■ **Listed records**:
==*==
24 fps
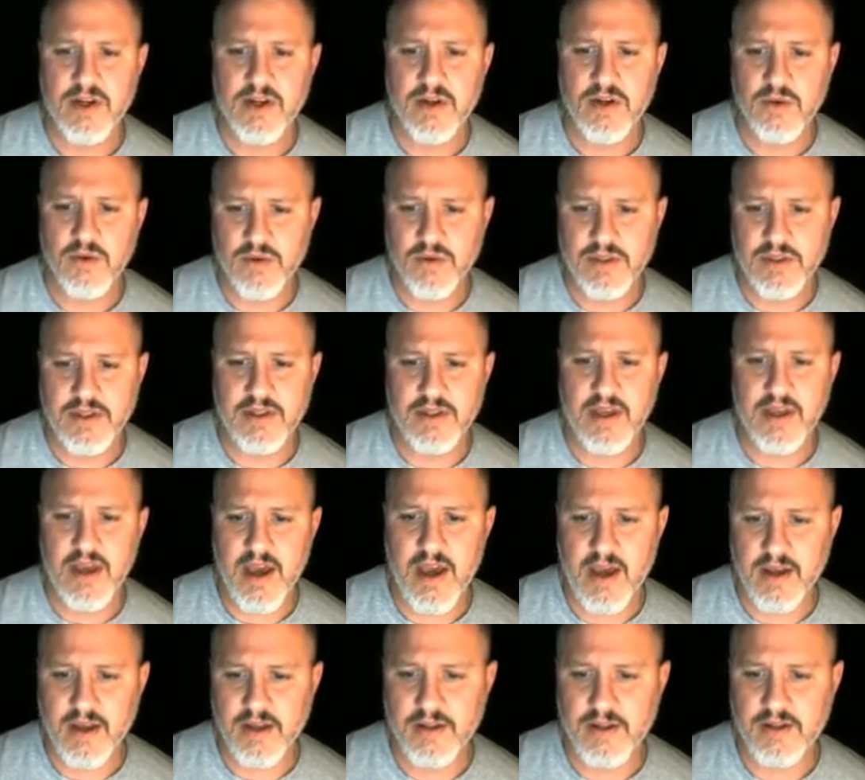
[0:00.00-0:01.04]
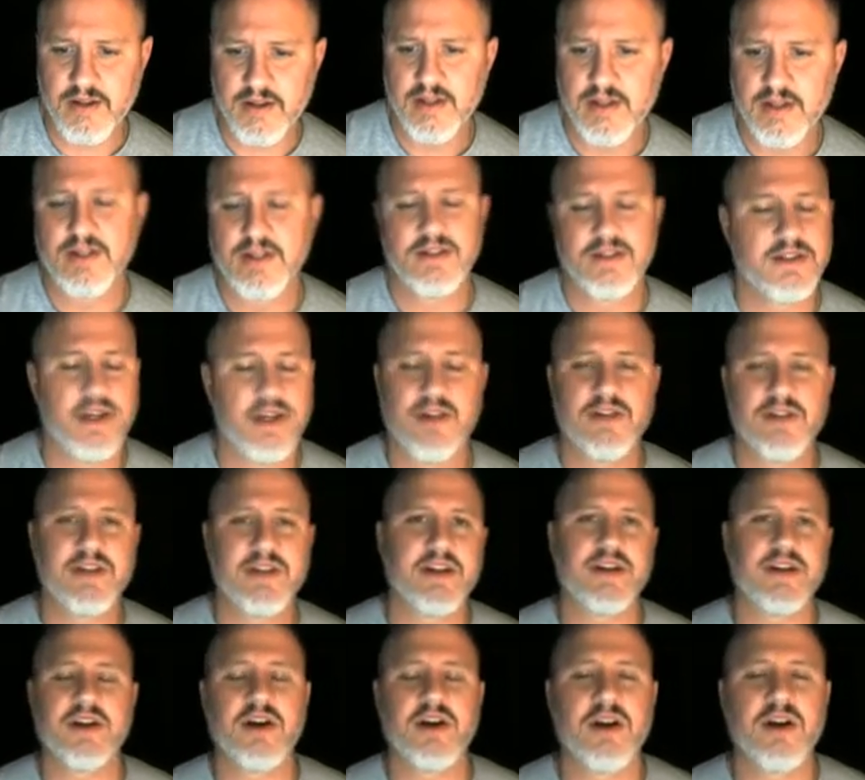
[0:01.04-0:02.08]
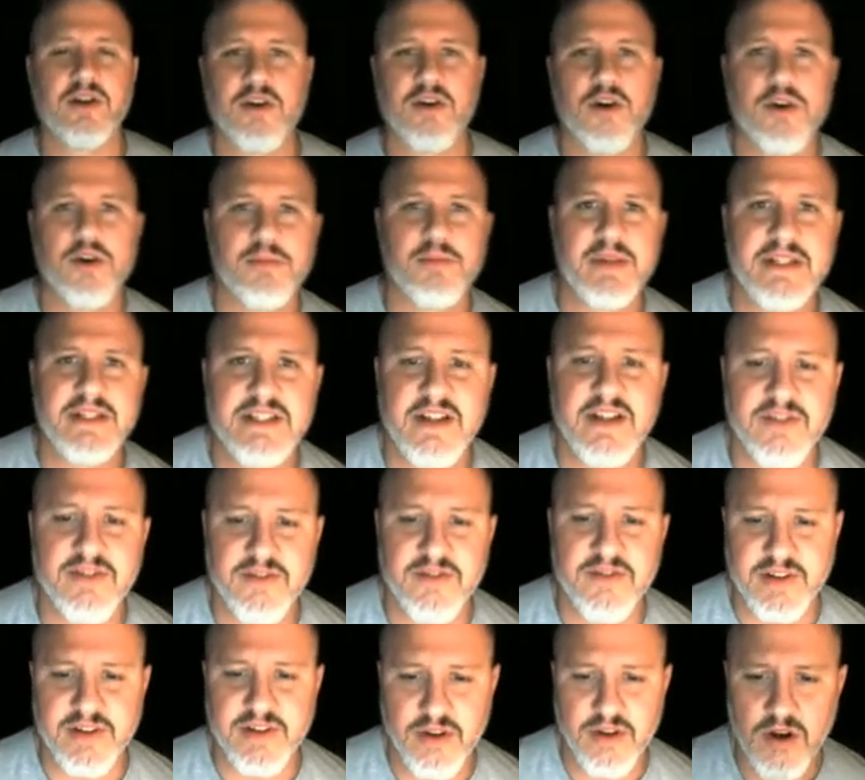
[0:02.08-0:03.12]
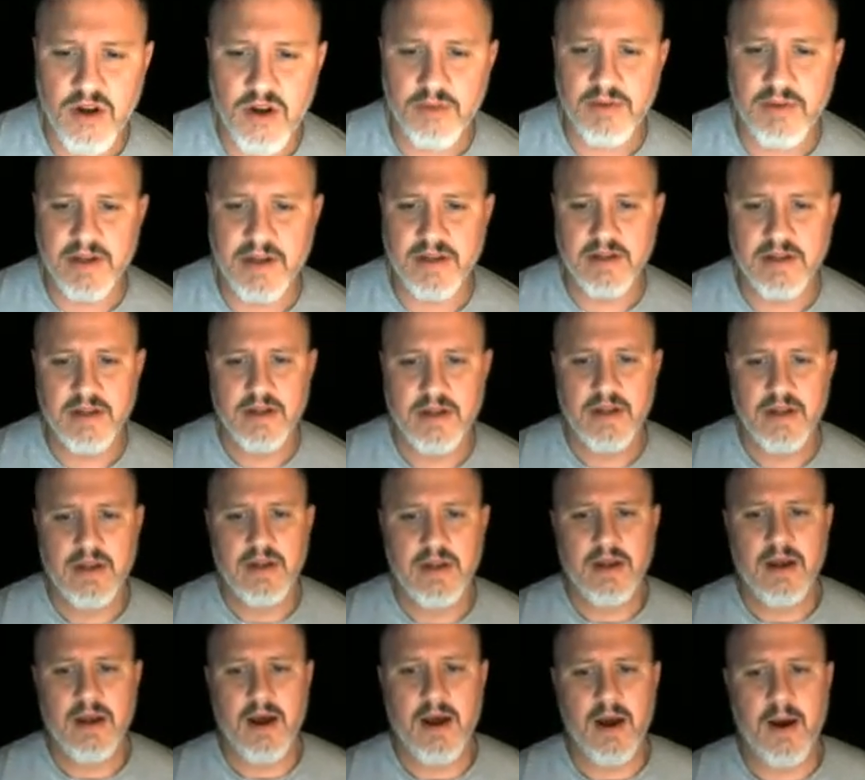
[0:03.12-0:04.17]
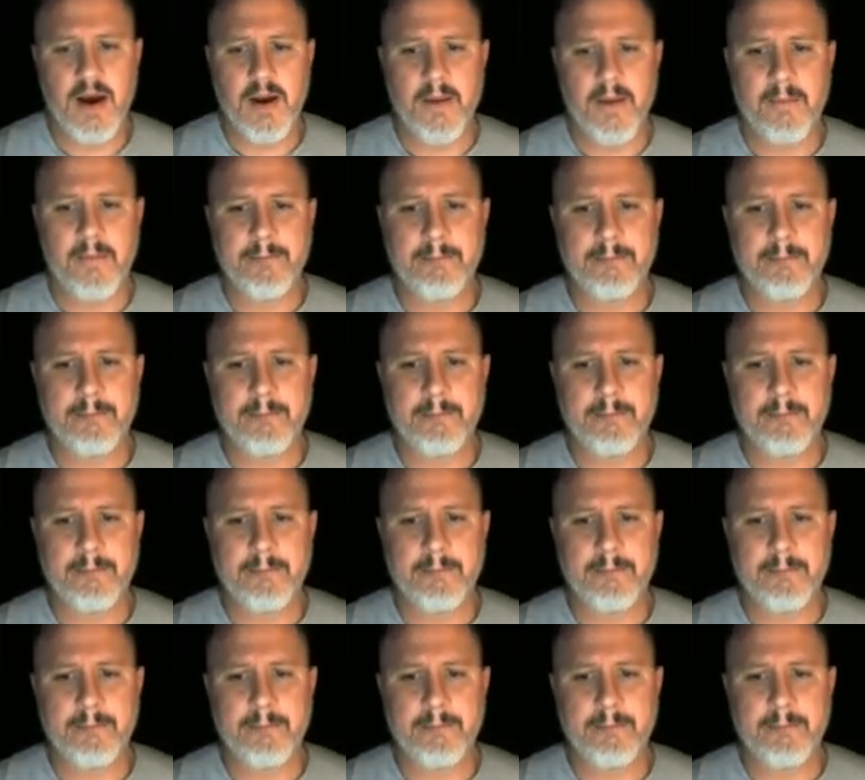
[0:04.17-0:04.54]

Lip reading: Well, yeah, I don't think you're going to grow to be 7 feet tall, but um,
==*==
■ **Work instructions**: Would you output each entry exactly and leave the pictures behind?

■ **Solution for this task**:
24 fps
[0:00.00-0:01.04]
[0:01.04-0:02.08]
[0:02.08-0:03.12]
[0:03.12-0:04.17]
[0:04.17-0:04.54]

Lip reading: Well, yeah, I don't think you're going to grow to be 7 feet tall, but um,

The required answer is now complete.